**What the exercise asks**
Which lines of the records below contain the word "with"? Show each one.

**Task material**
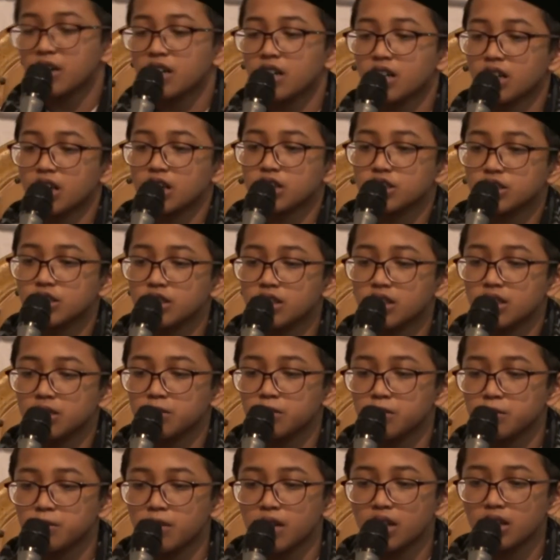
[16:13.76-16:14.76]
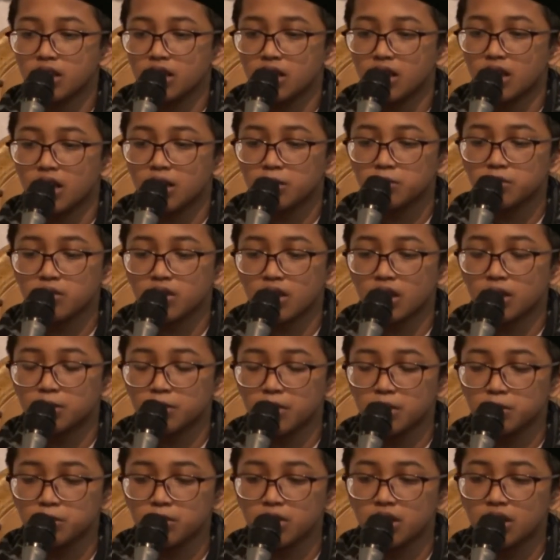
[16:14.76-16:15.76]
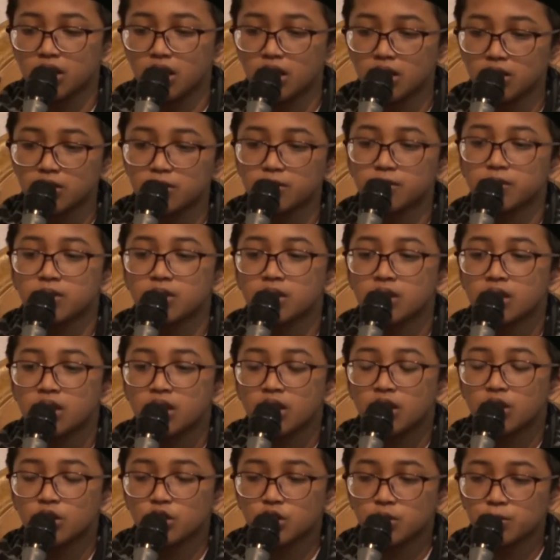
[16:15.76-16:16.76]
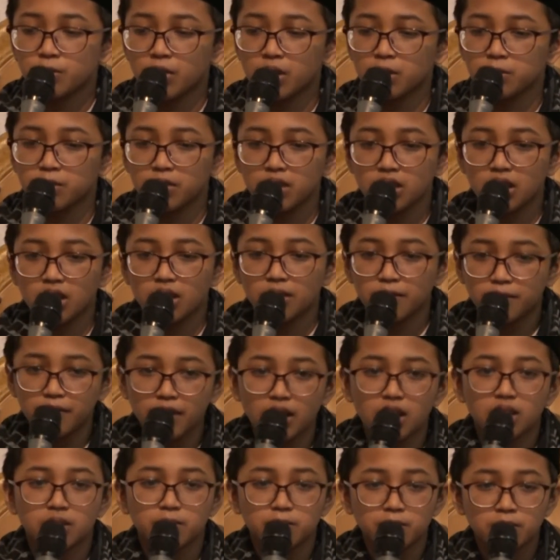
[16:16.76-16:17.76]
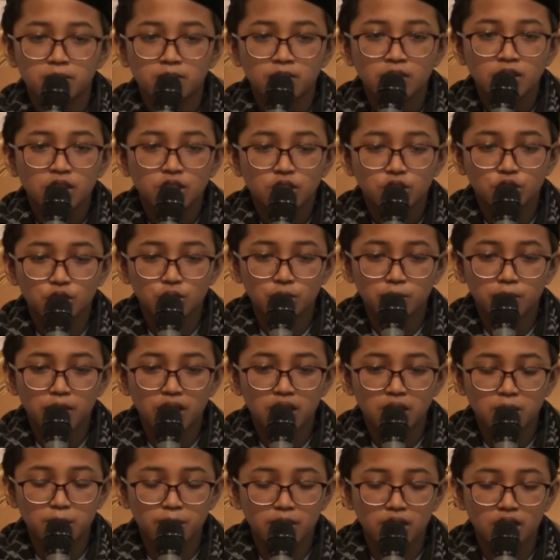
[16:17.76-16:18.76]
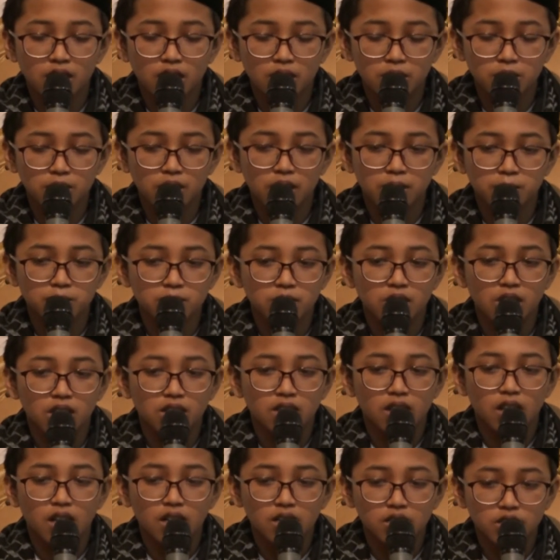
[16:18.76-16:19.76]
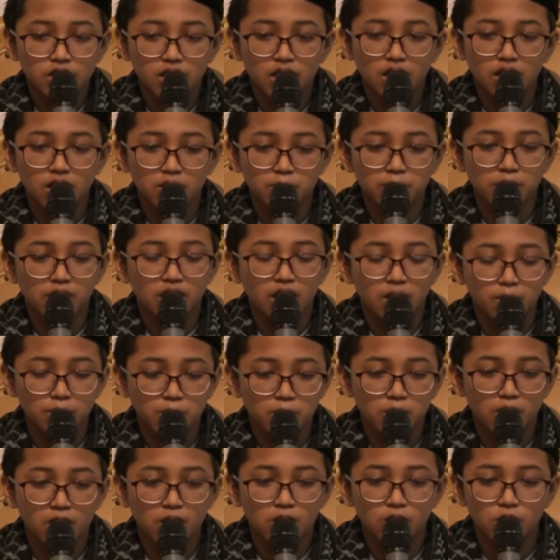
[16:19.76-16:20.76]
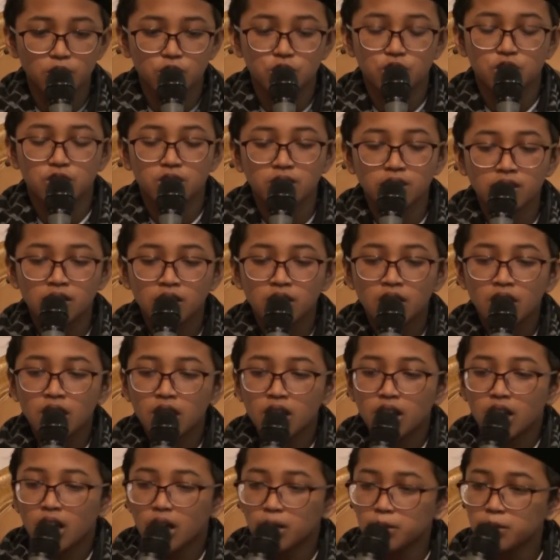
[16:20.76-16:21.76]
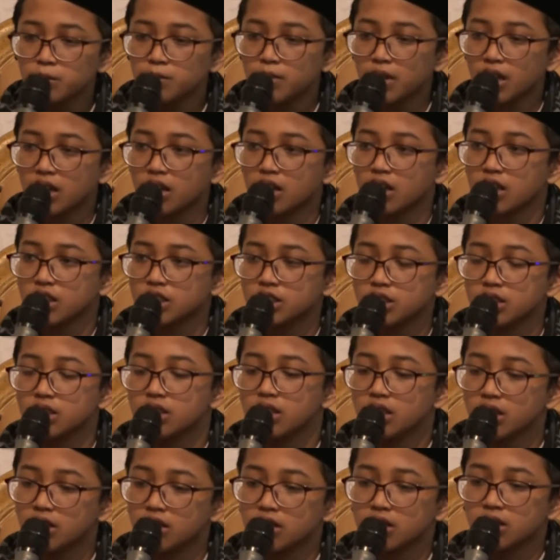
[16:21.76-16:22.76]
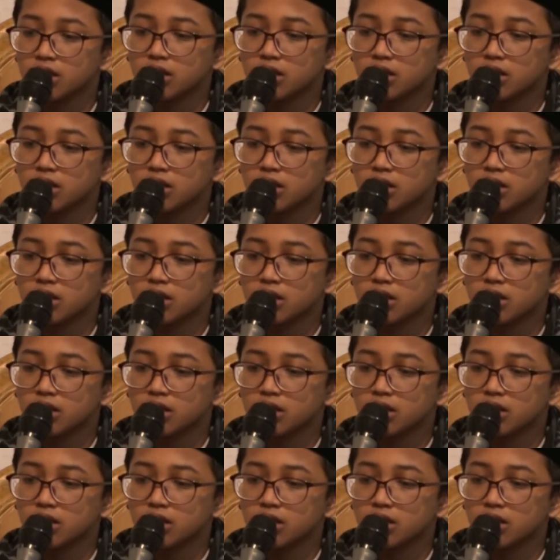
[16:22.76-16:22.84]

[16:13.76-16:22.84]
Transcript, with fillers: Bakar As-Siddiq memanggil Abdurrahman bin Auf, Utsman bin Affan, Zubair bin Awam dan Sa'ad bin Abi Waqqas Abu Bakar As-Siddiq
--
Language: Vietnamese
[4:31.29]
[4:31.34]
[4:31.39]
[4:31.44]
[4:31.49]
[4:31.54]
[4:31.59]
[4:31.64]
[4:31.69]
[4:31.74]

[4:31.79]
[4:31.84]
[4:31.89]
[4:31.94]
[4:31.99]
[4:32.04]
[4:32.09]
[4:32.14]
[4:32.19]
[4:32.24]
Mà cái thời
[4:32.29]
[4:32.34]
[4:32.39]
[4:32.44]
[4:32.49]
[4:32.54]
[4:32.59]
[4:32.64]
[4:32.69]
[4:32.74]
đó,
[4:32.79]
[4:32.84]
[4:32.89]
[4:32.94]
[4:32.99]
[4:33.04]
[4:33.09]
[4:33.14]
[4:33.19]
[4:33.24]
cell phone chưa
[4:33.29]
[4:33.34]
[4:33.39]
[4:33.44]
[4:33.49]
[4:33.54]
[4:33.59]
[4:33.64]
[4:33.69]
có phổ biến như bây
---
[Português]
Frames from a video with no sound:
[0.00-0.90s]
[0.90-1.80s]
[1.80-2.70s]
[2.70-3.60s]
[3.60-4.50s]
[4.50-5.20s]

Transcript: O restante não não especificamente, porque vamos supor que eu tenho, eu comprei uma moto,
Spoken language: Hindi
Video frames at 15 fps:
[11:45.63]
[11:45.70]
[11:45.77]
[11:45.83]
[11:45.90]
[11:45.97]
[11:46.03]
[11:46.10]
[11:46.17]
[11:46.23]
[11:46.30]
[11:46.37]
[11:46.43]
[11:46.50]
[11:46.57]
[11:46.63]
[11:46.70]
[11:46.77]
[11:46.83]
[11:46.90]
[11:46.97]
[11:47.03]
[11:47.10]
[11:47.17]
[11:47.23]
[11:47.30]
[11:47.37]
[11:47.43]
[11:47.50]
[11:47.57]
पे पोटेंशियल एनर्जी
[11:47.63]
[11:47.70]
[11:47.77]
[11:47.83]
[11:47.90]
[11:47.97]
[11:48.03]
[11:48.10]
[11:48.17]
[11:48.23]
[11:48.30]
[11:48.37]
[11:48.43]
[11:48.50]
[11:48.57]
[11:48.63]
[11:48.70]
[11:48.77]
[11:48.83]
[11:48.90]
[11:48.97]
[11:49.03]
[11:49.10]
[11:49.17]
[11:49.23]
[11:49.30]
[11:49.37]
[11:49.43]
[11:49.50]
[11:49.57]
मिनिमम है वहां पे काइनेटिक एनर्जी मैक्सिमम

**Answer box**
Transcript, with fillers: Bakar As-Siddiq memanggil Abdurrahman bin Auf, Utsman bin Affan, Zubair bin Awam dan Sa'ad bin Abi Waqqas Abu Bakar As-Siddiq
Frames from a video with no sound:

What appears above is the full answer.